- Action item -
All of the records must be repeated exactly.

- Recorded information -
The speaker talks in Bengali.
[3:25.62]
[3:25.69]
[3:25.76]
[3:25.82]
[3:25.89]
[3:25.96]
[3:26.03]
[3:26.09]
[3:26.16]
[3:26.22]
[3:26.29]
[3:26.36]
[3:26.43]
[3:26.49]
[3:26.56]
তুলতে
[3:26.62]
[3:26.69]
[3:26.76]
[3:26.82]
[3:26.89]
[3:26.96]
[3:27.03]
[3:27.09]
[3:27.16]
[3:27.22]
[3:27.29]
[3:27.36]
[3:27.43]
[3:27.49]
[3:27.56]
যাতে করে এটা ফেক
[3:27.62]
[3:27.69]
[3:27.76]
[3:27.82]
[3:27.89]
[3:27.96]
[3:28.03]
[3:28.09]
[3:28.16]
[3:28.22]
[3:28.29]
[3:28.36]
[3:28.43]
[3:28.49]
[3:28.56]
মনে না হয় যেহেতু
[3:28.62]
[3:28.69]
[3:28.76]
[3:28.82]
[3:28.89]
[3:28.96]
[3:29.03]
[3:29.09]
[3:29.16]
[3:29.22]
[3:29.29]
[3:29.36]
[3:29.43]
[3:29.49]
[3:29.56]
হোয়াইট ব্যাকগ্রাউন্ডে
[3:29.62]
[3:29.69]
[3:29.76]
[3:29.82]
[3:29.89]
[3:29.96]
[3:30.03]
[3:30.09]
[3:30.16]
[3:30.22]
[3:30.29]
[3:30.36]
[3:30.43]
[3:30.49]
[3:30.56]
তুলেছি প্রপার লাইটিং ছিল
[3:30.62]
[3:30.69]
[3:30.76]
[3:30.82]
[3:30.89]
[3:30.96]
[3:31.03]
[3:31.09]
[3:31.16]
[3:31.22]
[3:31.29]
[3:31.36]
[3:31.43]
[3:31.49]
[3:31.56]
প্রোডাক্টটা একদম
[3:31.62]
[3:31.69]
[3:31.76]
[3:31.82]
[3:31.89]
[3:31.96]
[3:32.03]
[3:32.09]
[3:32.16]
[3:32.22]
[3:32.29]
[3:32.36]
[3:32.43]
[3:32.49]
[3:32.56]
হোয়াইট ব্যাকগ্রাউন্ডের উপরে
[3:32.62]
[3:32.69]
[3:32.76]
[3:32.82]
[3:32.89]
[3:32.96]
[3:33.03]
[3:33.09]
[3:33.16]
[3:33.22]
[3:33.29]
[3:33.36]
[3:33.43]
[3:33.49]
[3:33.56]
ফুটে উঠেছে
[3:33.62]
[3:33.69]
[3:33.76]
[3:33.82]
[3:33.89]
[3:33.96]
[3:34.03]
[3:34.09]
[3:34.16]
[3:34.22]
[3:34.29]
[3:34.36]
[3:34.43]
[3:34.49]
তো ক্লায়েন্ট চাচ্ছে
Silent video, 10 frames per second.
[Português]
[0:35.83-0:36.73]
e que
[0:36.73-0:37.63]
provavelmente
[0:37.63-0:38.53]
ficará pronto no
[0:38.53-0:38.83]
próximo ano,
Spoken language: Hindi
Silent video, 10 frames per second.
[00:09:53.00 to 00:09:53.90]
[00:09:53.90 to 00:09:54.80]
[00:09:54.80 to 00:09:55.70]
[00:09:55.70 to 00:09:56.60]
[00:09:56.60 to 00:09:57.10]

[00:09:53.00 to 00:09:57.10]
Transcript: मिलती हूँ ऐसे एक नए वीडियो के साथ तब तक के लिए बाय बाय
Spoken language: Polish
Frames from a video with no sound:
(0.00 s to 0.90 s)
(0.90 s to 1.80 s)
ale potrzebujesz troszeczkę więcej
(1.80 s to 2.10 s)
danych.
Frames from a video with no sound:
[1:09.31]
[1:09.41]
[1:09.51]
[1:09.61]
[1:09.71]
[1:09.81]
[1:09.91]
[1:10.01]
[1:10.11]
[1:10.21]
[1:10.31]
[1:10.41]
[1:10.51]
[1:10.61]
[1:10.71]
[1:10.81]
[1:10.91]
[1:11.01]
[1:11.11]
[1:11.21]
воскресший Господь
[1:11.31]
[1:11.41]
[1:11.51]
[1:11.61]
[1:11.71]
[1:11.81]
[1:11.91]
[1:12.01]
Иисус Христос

- Written answer -
The speaker talks in Bengali.
[3:25.62]
[3:25.69]
[3:25.76]
[3:25.82]
[3:25.89]
[3:25.96]
[3:26.03]
[3:26.09]
[3:26.16]
[3:26.22]
[3:26.29]
[3:26.36]
[3:26.43]
[3:26.49]
[3:26.56]
তুলতে
[3:26.62]
[3:26.69]
[3:26.76]
[3:26.82]
[3:26.89]
[3:26.96]
[3:27.03]
[3:27.09]
[3:27.16]
[3:27.22]
[3:27.29]
[3:27.36]
[3:27.43]
[3:27.49]
[3:27.56]
যাতে করে এটা ফেক
[3:27.62]
[3:27.69]
[3:27.76]
[3:27.82]
[3:27.89]
[3:27.96]
[3:28.03]
[3:28.09]
[3:28.16]
[3:28.22]
[3:28.29]
[3:28.36]
[3:28.43]
[3:28.49]
[3:28.56]
মনে না হয় যেহেতু
[3:28.62]
[3:28.69]
[3:28.76]
[3:28.82]
[3:28.89]
[3:28.96]
[3:29.03]
[3:29.09]
[3:29.16]
[3:29.22]
[3:29.29]
[3:29.36]
[3:29.43]
[3:29.49]
[3:29.56]
হোয়াইট ব্যাকগ্রাউন্ডে
[3:29.62]
[3:29.69]
[3:29.76]
[3:29.82]
[3:29.89]
[3:29.96]
[3:30.03]
[3:30.09]
[3:30.16]
[3:30.22]
[3:30.29]
[3:30.36]
[3:30.43]
[3:30.49]
[3:30.56]
তুলেছি প্রপার লাইটিং ছিল
[3:30.62]
[3:30.69]
[3:30.76]
[3:30.82]
[3:30.89]
[3:30.96]
[3:31.03]
[3:31.09]
[3:31.16]
[3:31.22]
[3:31.29]
[3:31.36]
[3:31.43]
[3:31.49]
[3:31.56]
প্রোডাক্টটা একদম
[3:31.62]
[3:31.69]
[3:31.76]
[3:31.82]
[3:31.89]
[3:31.96]
[3:32.03]
[3:32.09]
[3:32.16]
[3:32.22]
[3:32.29]
[3:32.36]
[3:32.43]
[3:32.49]
[3:32.56]
হোয়াইট ব্যাকগ্রাউন্ডের উপরে
[3:32.62]
[3:32.69]
[3:32.76]
[3:32.82]
[3:32.89]
[3:32.96]
[3:33.03]
[3:33.09]
[3:33.16]
[3:33.22]
[3:33.29]
[3:33.36]
[3:33.43]
[3:33.49]
[3:33.56]
ফুটে উঠেছে
[3:33.62]
[3:33.69]
[3:33.76]
[3:33.82]
[3:33.89]
[3:33.96]
[3:34.03]
[3:34.09]
[3:34.16]
[3:34.22]
[3:34.29]
[3:34.36]
[3:34.43]
[3:34.49]
তো ক্লায়েন্ট চাচ্ছে
Silent video, 10 frames per second.
[Português]
[0:35.83-0:36.73]
e que
[0:36.73-0:37.63]
provavelmente
[0:37.63-0:38.53]
ficará pronto no
[0:38.53-0:38.83]
próximo ano,
Spoken language: Hindi
Silent video, 10 frames per second.
[00:09:53.00 to 00:09:53.90]
[00:09:53.90 to 00:09:54.80]
[00:09:54.80 to 00:09:55.70]
[00:09:55.70 to 00:09:56.60]
[00:09:56.60 to 00:09:57.10]

[00:09:53.00 to 00:09:57.10]
Transcript: मिलती हूँ ऐसे एक नए वीडियो के साथ तब तक के लिए बाय बाय
Spoken language: Polish
Frames from a video with no sound:
(0.00 s to 0.90 s)
(0.90 s to 1.80 s)
ale potrzebujesz troszeczkę więcej
(1.80 s to 2.10 s)
danych.
Frames from a video with no sound:
[1:09.31]
[1:09.41]
[1:09.51]
[1:09.61]
[1:09.71]
[1:09.81]
[1:09.91]
[1:10.01]
[1:10.11]
[1:10.21]
[1:10.31]
[1:10.41]
[1:10.51]
[1:10.61]
[1:10.71]
[1:10.81]
[1:10.91]
[1:11.01]
[1:11.11]
[1:11.21]
воскресший Господь
[1:11.31]
[1:11.41]
[1:11.51]
[1:11.61]
[1:11.71]
[1:11.81]
[1:11.91]
[1:12.01]
Иисус Христос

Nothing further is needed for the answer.